El informe, al que tuvo acceso Tendencia de Noticias, advierte que centrarse únicamente en la tasa de desempleo tradicional puede conducir a diagnósticos erróneos sobre la salud de la economía local. Si bien la desocupación abierta en el GSMT se sitúa en un 5,5%, los autores sostienen que “la desocupación abierta es una foto que no muestra el panorama completo”. El estudio propone una visión más integral al analizar lo que denominan “Presión Total en el Mercado Laboral”, una variable que suma a los desocupados con aquellos que ya tienen trabajo pero necesitan más horas o un empleo complementario.

Bajo este prisma, el panorama es alarmante: “el Gran SMT es el aglomerado urbano con mayor tasa de personas dispuestas a adquirir nuevos empleos o más horas de trabajo en todo el país, alcanzando el 39,3% de la Población Económicamente Activa”. Esto significa que casi cuatro de cada diez tucumanos en edad de trabajar no logran satisfacer sus necesidades de ingresos, una cifra que solo encuentra paridad en distritos como el Gran Córdoba o el Gran La Plata. Además, el aglomerado local ostenta el récord nacional de “ocupados plenos demandantes de empleo (16,2% de la PEA)”, reflejando la precariedad de los salarios actuales.

Una de las conclusiones más potentes del informe de Salas Arón y Pero es el contraste entre Tucumán y sus provincias vecinas. Mientras que el resto del Noroeste Argentino (NOA) mostró una recuperación sostenida tras la pandemia, Tucumán inició un ciclo de deterioro en 2023. El informe destaca que “el resto del NOA logró una mejora sustancial en sus métricas laborales; en contrapartida, Tucumán ha sostenido un proceso de notable deterioro iniciado en 2023”.
Esta divergencia se explica, en parte, por el desempeño económico general. El documento señala que el PBG per cápita de Tucumán experimentó un retroceso tal que, en 2024, se situó por debajo de los niveles de 2020, una regresión que no se replicó en la región. Los autores subrayan que, a diferencia de sus vecinos, la provincia carece de motores de expansión territorial o extractiva como el litio o la minería, lo que hace que “el diseño de una visión estratégica orientada al crecimiento productivo y al desarrollo económico adquiera un carácter de mayor relevancia y apremio”.

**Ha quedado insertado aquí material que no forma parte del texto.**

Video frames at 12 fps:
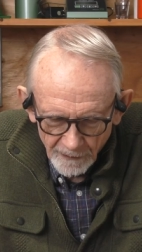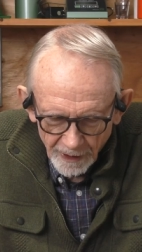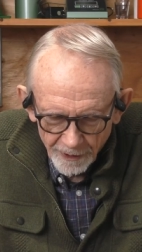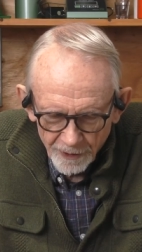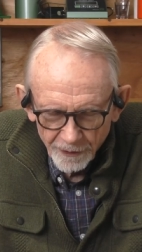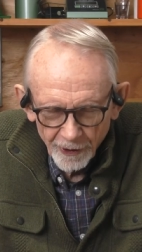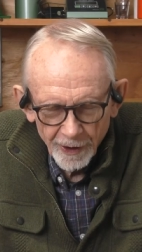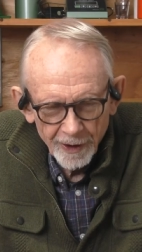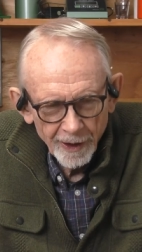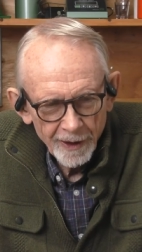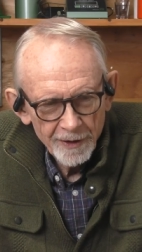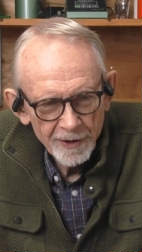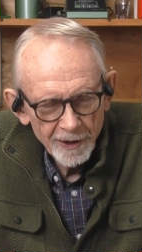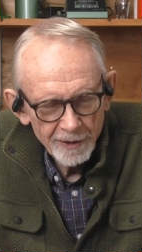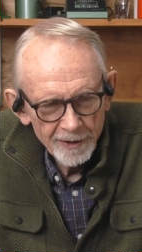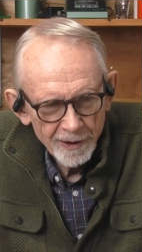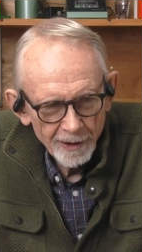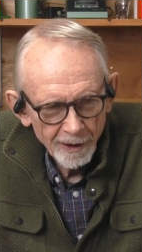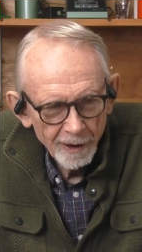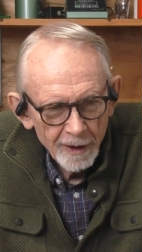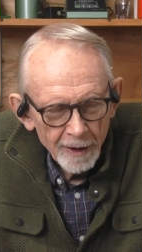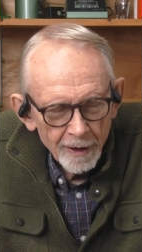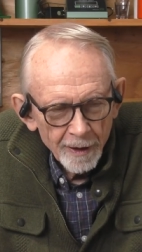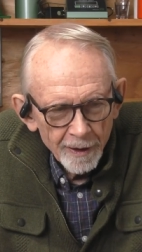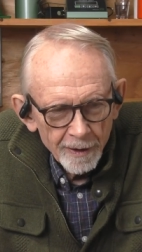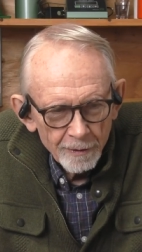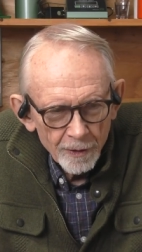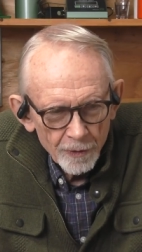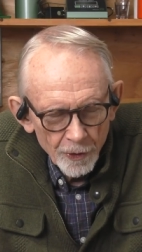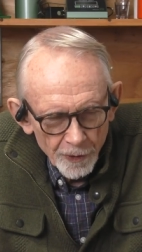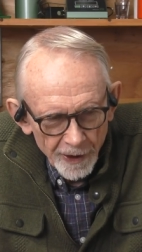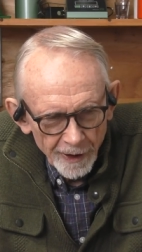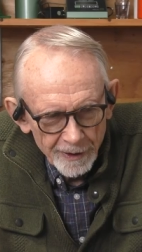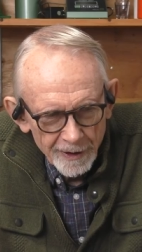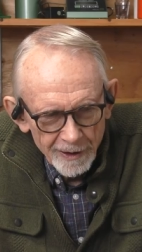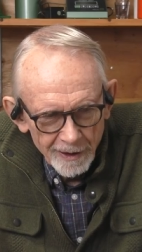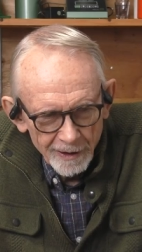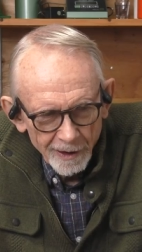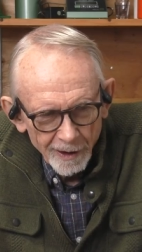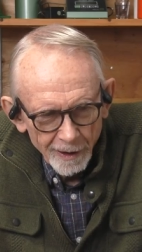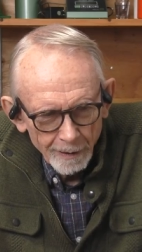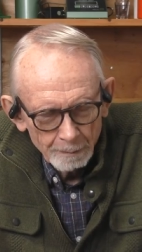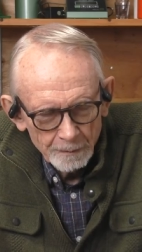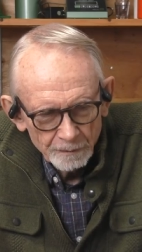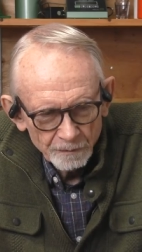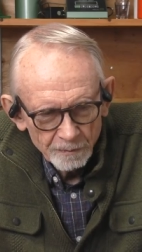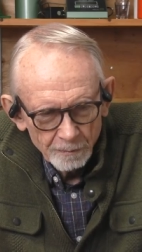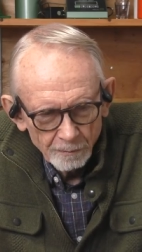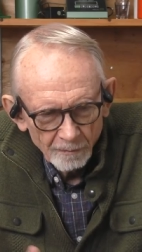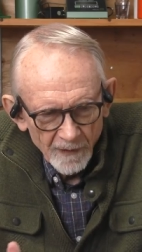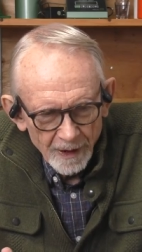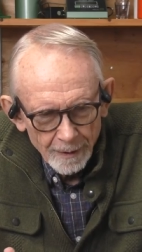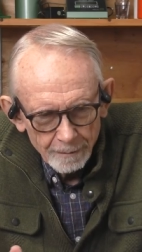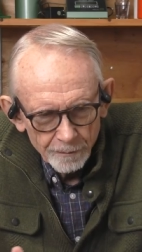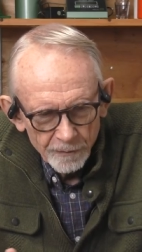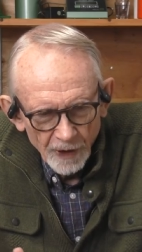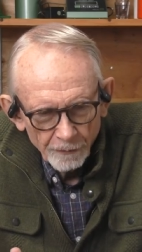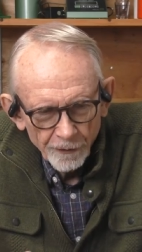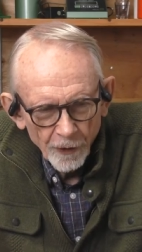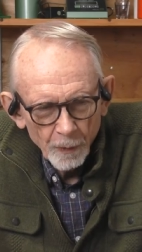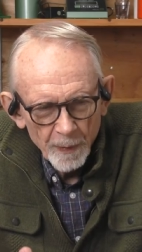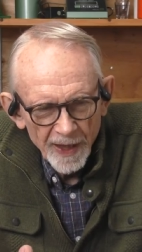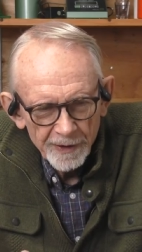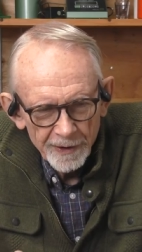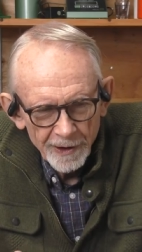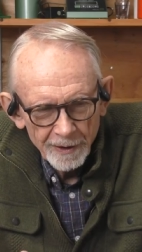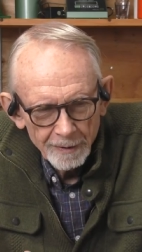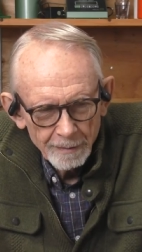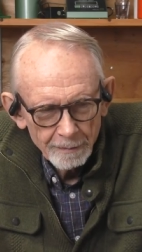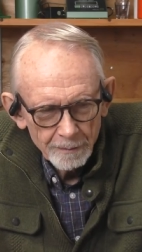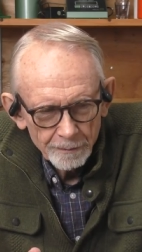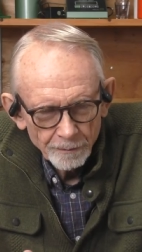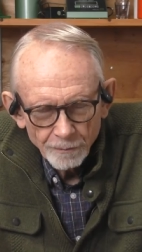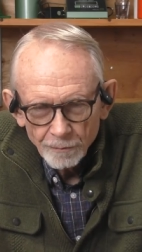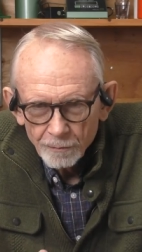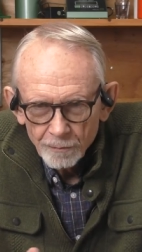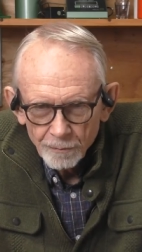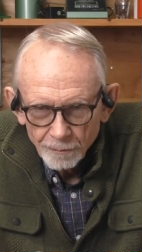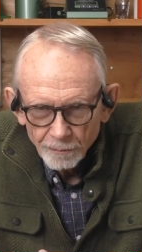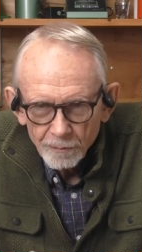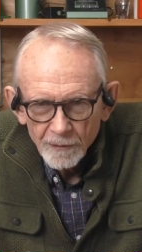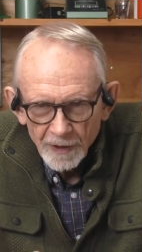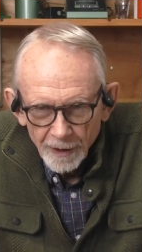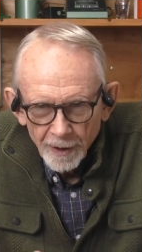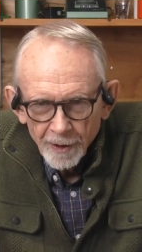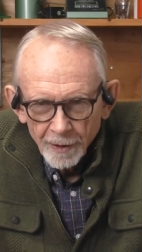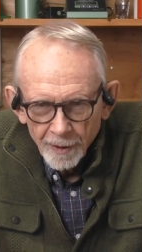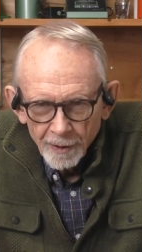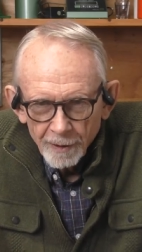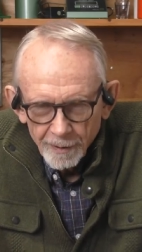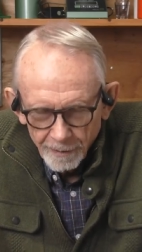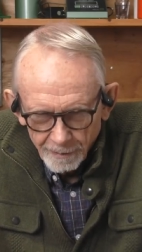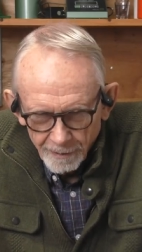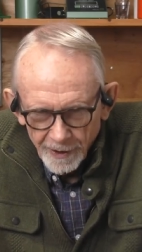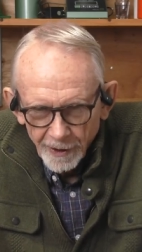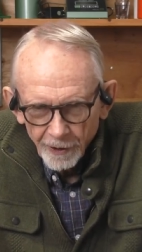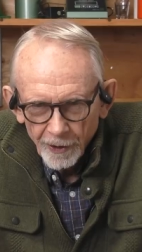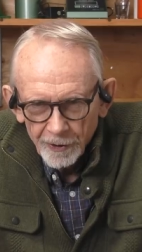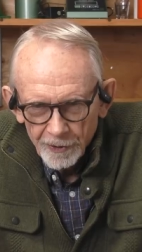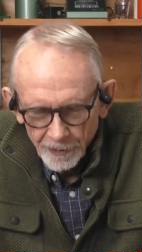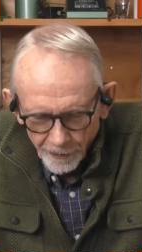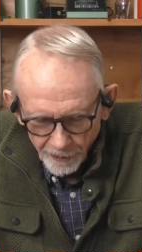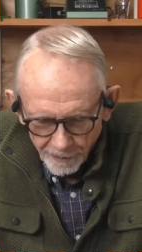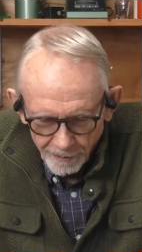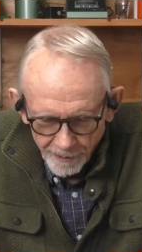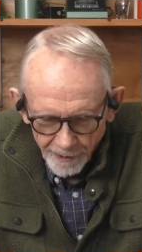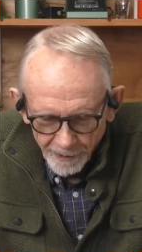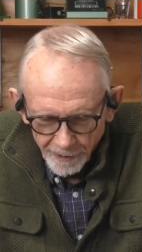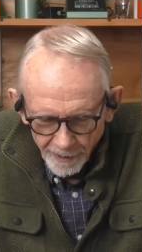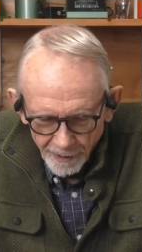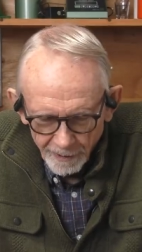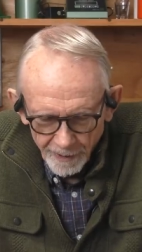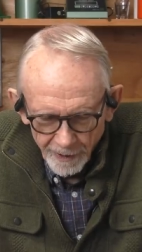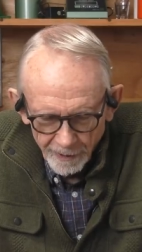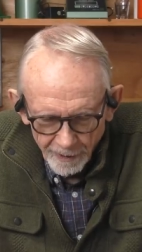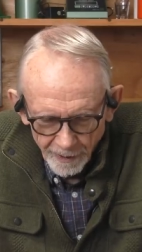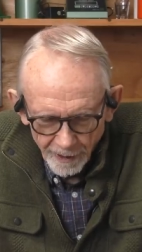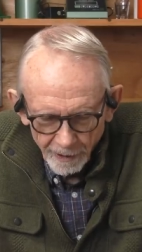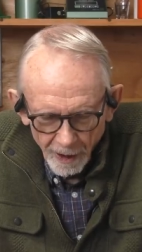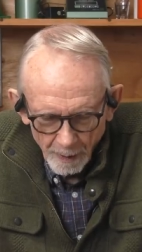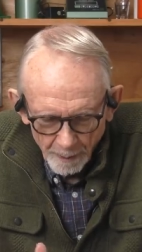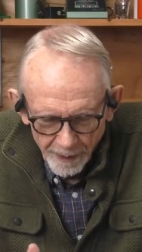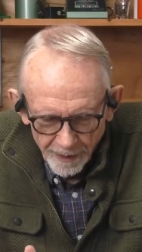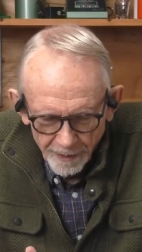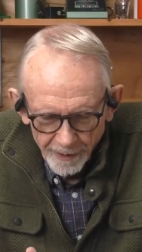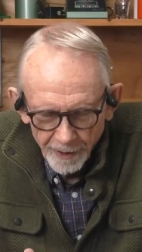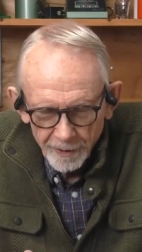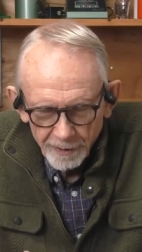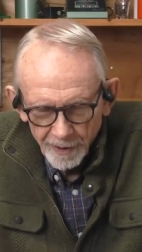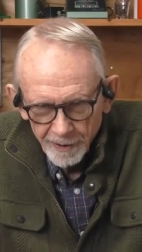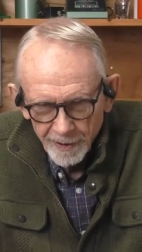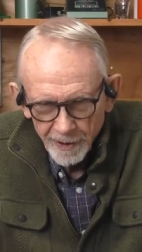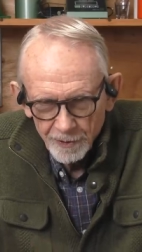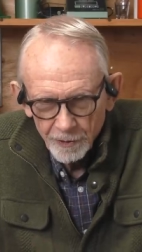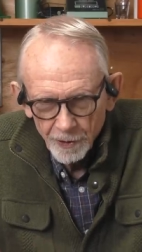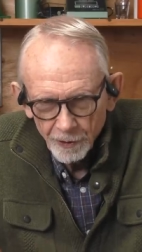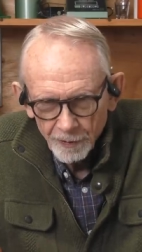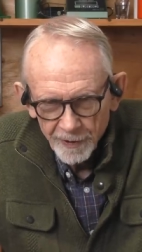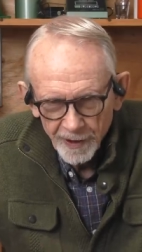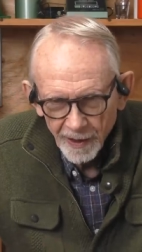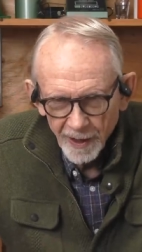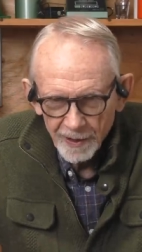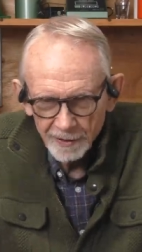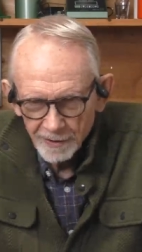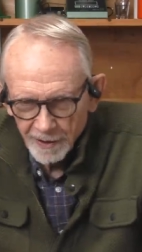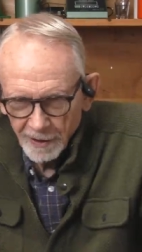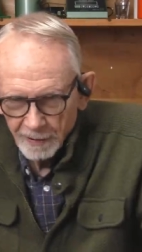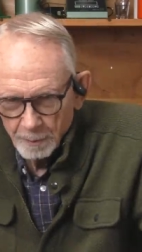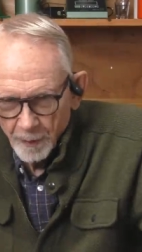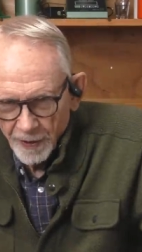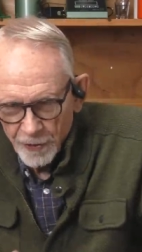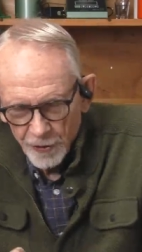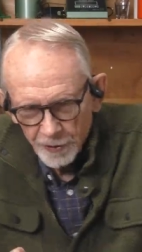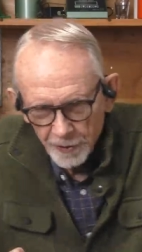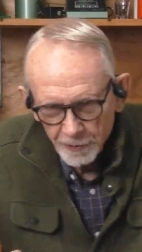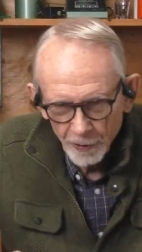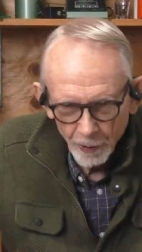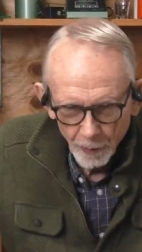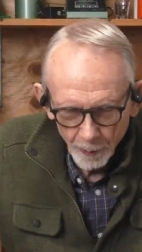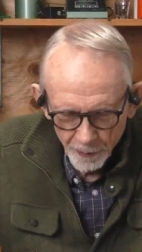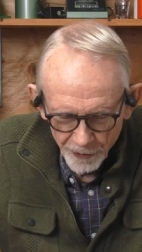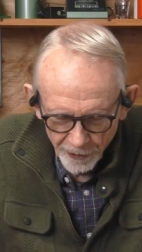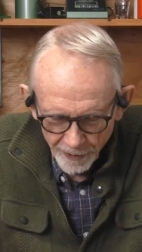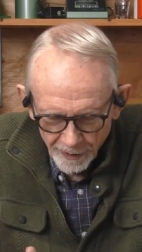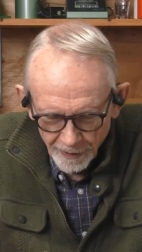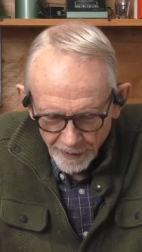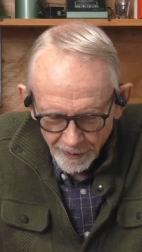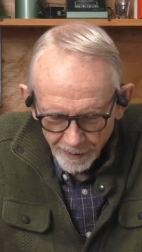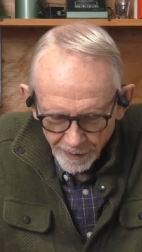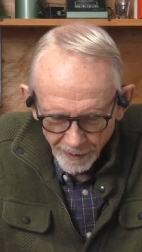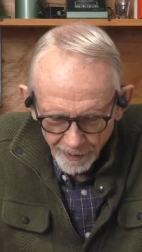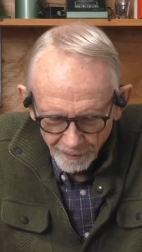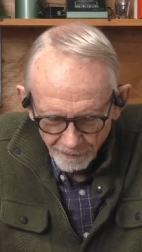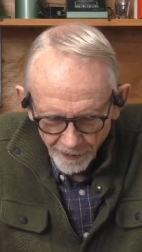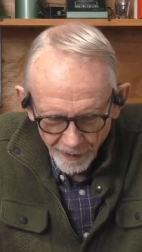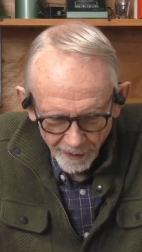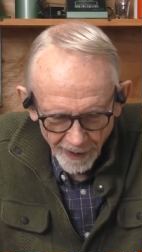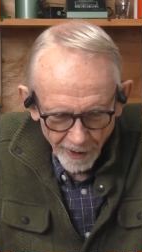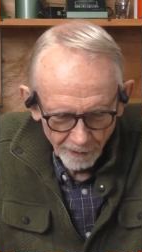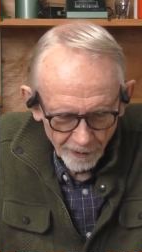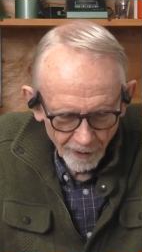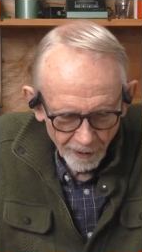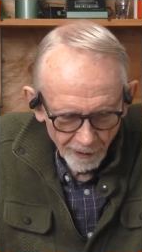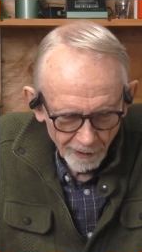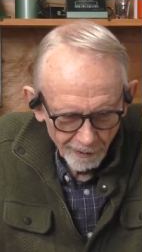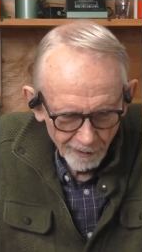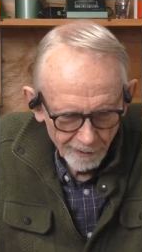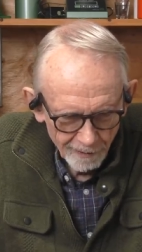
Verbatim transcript: It's very nice. It's uh, you get the um, the fermenty yeah. character in the in the cup that it, that you don't that I didn't get much in the nose, kind of a alcohol.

El análisis identifica a la carga tributaria como un obstáculo insalvable para el crecimiento. Según el documento, “Tucumán es conocida por ser uno de los distritos subnacionales con mayor presión impositiva en el país”, lo que obliga a las grandes inversiones a depender de leyes de exención particulares para ser viables, ante la ausencia de una ley de fomento general para el sector privado.
Finalmente, el informe introduce el componente demográfico como una causa de la saturación laboral. Basándose en modelos económicos de migración, se sugiere que el flujo de personas del interior hacia el GSMT, impulsado por la falta de oportunidades en origen, termina presionando un mercado urbano que no puede absorberlos. En este proceso, “la informalidad se consolida como una ‘sala de espera’ cuasi perpetua que precariza el mercado laboral en términos agregados, generando perjuicios a los trabajadores”. Para revertir esta situación, los autores concluyen que es imperativa una estrategia de desarrollo territorial que trascienda lo metropolitano y fortalezca los incentivos productivos en el interior provincial.